Stored items:
____

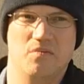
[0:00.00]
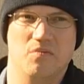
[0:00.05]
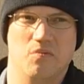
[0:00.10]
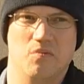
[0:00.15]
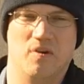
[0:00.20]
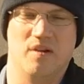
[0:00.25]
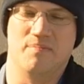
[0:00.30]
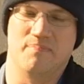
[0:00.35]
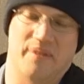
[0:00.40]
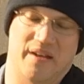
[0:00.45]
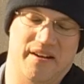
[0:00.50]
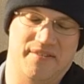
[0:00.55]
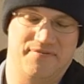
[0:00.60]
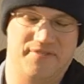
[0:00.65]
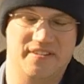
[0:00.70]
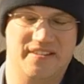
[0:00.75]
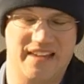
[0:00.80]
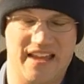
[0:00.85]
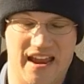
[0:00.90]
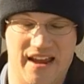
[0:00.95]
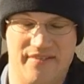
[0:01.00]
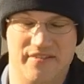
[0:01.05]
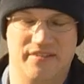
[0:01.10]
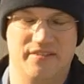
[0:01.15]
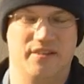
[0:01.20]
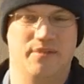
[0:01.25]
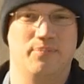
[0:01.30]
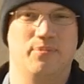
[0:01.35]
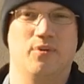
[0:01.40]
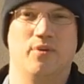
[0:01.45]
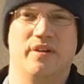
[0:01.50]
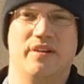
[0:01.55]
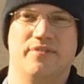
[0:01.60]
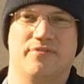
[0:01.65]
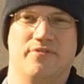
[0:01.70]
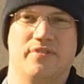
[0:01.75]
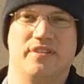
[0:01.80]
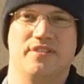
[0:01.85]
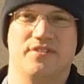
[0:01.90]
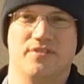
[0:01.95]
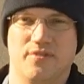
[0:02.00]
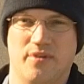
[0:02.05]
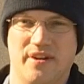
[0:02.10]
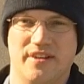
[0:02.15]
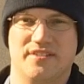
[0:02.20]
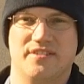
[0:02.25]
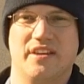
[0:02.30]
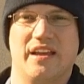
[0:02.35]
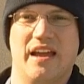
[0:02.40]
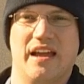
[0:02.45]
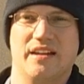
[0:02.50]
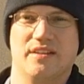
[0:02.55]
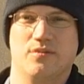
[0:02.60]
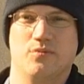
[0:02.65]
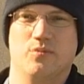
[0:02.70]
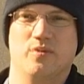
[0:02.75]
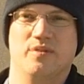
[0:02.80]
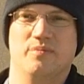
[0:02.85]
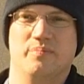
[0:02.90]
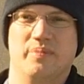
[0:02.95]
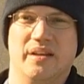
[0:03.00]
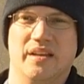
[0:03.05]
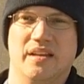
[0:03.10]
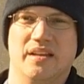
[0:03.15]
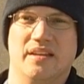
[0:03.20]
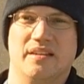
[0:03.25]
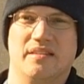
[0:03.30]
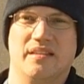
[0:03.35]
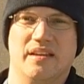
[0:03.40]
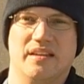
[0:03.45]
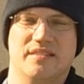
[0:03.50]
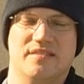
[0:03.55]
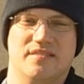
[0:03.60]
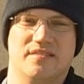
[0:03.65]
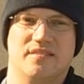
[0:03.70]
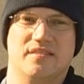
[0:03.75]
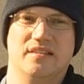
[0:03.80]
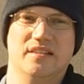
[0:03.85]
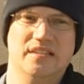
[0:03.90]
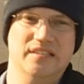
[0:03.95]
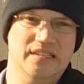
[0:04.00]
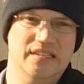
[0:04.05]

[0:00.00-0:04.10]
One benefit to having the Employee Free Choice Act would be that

____

Word for word and without any pictures, return all of the lines above.

ANSWER BELOW:
[0:00.00]
[0:00.05]
[0:00.10]
[0:00.15]
[0:00.20]
[0:00.25]
[0:00.30]
[0:00.35]
[0:00.40]
[0:00.45]
[0:00.50]
[0:00.55]
[0:00.60]
[0:00.65]
[0:00.70]
[0:00.75]
[0:00.80]
[0:00.85]
[0:00.90]
[0:00.95]
[0:01.00]
[0:01.05]
[0:01.10]
[0:01.15]
[0:01.20]
[0:01.25]
[0:01.30]
[0:01.35]
[0:01.40]
[0:01.45]
[0:01.50]
[0:01.55]
[0:01.60]
[0:01.65]
[0:01.70]
[0:01.75]
[0:01.80]
[0:01.85]
[0:01.90]
[0:01.95]
[0:02.00]
[0:02.05]
[0:02.10]
[0:02.15]
[0:02.20]
[0:02.25]
[0:02.30]
[0:02.35]
[0:02.40]
[0:02.45]
[0:02.50]
[0:02.55]
[0:02.60]
[0:02.65]
[0:02.70]
[0:02.75]
[0:02.80]
[0:02.85]
[0:02.90]
[0:02.95]
[0:03.00]
[0:03.05]
[0:03.10]
[0:03.15]
[0:03.20]
[0:03.25]
[0:03.30]
[0:03.35]
[0:03.40]
[0:03.45]
[0:03.50]
[0:03.55]
[0:03.60]
[0:03.65]
[0:03.70]
[0:03.75]
[0:03.80]
[0:03.85]
[0:03.90]
[0:03.95]
[0:04.00]
[0:04.05]

[0:00.00-0:04.10]
One benefit to having the Employee Free Choice Act would be that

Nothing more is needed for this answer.